Whenever people bring this up I like to remind them that linear interpolation is a universal function approximator.

  • Can you expand on that?

    • I'll use 1NN as the interpolation strategy instead since I think it illustrates the same point and saves a few characters.

      Recap: 1NN says that given a query Q you choose any pair (X,Y) from your learned "model" (a finite set of (X,Y) pairs) M minimizing |Q-X|. Your output is Y.

      The following kind of argument works for linear interpolation too (you can even view 1NN as 1-point interpolation), but it's ever so slightly messier since definitions vary a fair bit, you potentially need to talk about the existence of >1 discrete "nearest" or "enclosing" set of neighbors, and proving that you can get away with fewer points than 1NN or have lower error than 1NN is itself also messier.

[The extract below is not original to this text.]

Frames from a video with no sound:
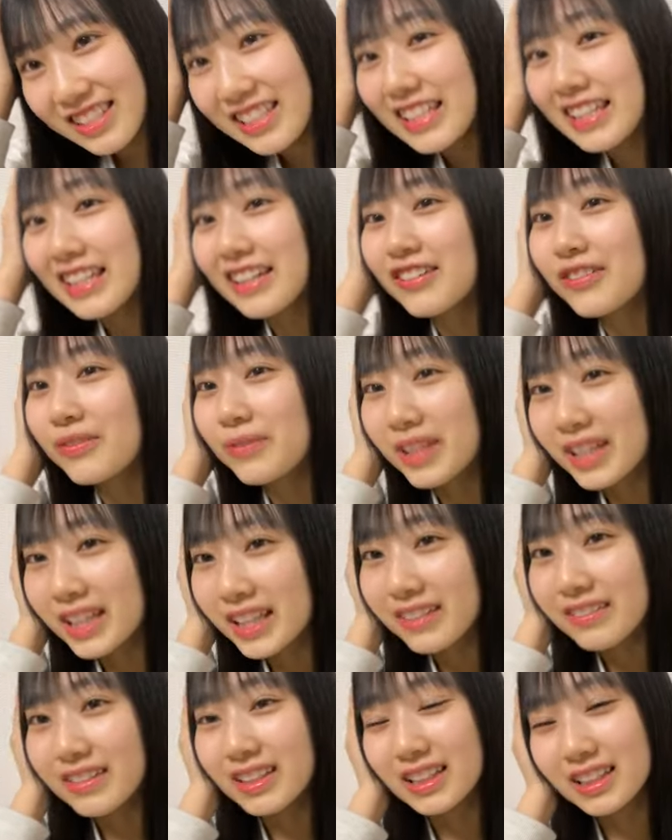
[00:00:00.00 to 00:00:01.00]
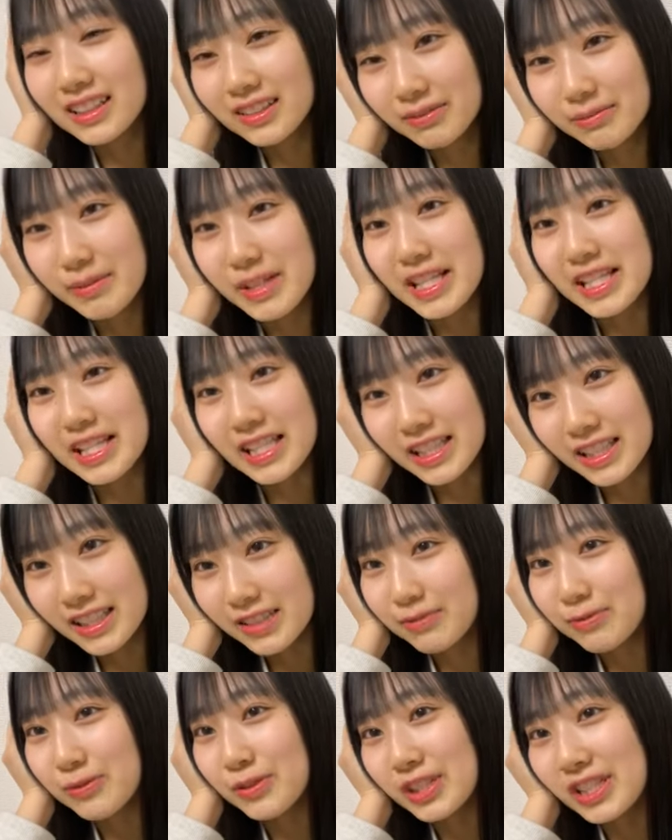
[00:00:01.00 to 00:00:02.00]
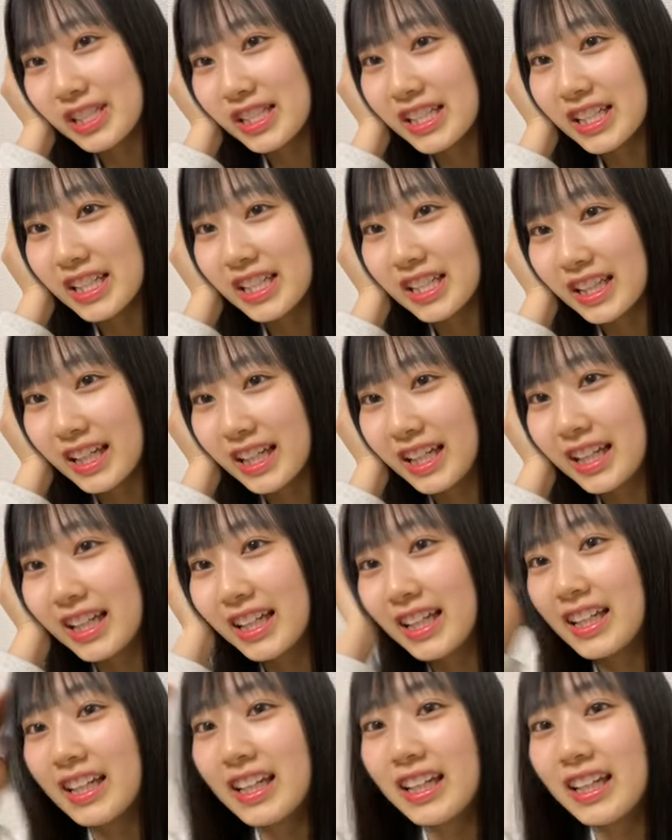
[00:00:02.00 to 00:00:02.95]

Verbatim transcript: 良すぎてごめんだわマジ申し訳ない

      Pick your favorite compact-domain, continuous function embedded in some Euclidean space. For any target error you'd like to hit, the uniform continuity of that function guarantees that if your samples cover the domain well enough (no point in the domain is greater than some fixed distance, needing smaller distances for lower errors, from some point in your model) then the maximum error from a 1NN strategy is bounded by the associated error given by uniform continuity (which, again, you can make as small as you'd like by increasing the sampling resolution). The compact domain means you can physically achieve those error bounds with finite sample sizes.

      For a simple example, imagine fitting more and more, smaller and smaller, line segments to y=x^2 on [-1,1].

Universal approximation is like saying that a problem is computable

sure, that gives some relief - but it says nothing in practice unlike f.e. which side of P/NP divide the problem is on

  • > unlike f.e. which side of P/NP divide the problem is on

    Actually the P/NP divide is a similar case in my opinion. In practice a quadratic algorithm is sometimes unacceptably slow and an NP problem can be virtually solved. E.g. SAT problems are routinely solved at scale.

    • An NP problem can contain subproblems that are not worst case problems.

      It's similar to the gap between pushdown automata and Turing machines. You can check if pushdown automata will terminate or not. You can't do it for Turing machines, but this doesn't stop you from running a pushdown automata algorithm on the turning machine with decidable termination.